Dataset excerpts:
◆ ◆ ◆ ◆

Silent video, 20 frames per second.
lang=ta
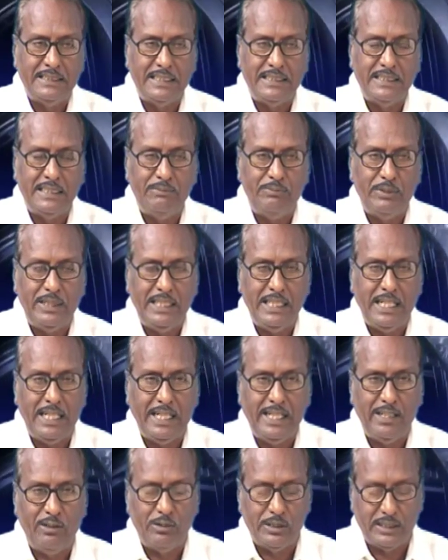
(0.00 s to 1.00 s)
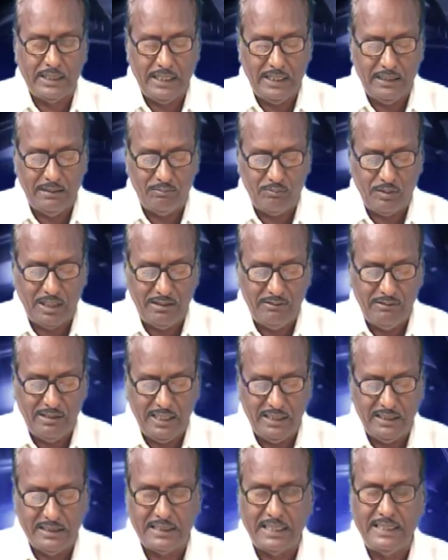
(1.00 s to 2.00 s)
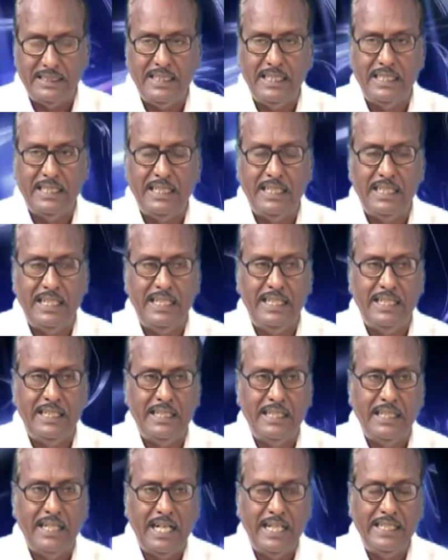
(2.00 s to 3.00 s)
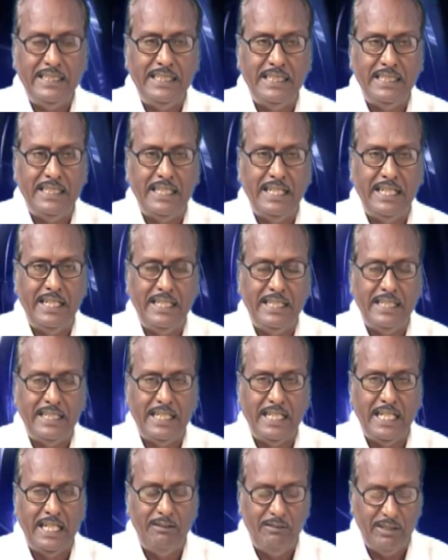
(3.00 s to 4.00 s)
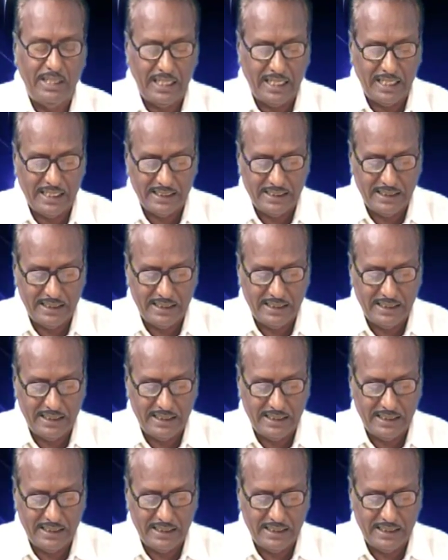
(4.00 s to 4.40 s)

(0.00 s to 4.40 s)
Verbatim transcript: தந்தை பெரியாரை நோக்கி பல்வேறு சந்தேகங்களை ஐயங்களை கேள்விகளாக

◆ ◆ ◆ ◆

REQUIRED ACTION » Print verbatim every line above, apart from the pictures.

ANSWER TO THIS EXERCISE »
Silent video, 20 frames per second.
lang=ta
(0.00 s to 1.00 s)
(1.00 s to 2.00 s)
(2.00 s to 3.00 s)
(3.00 s to 4.00 s)
(4.00 s to 4.40 s)

(0.00 s to 4.40 s)
Verbatim transcript: தந்தை பெரியாரை நோக்கி பல்வேறு சந்தேகங்களை ஐயங்களை கேள்விகளாக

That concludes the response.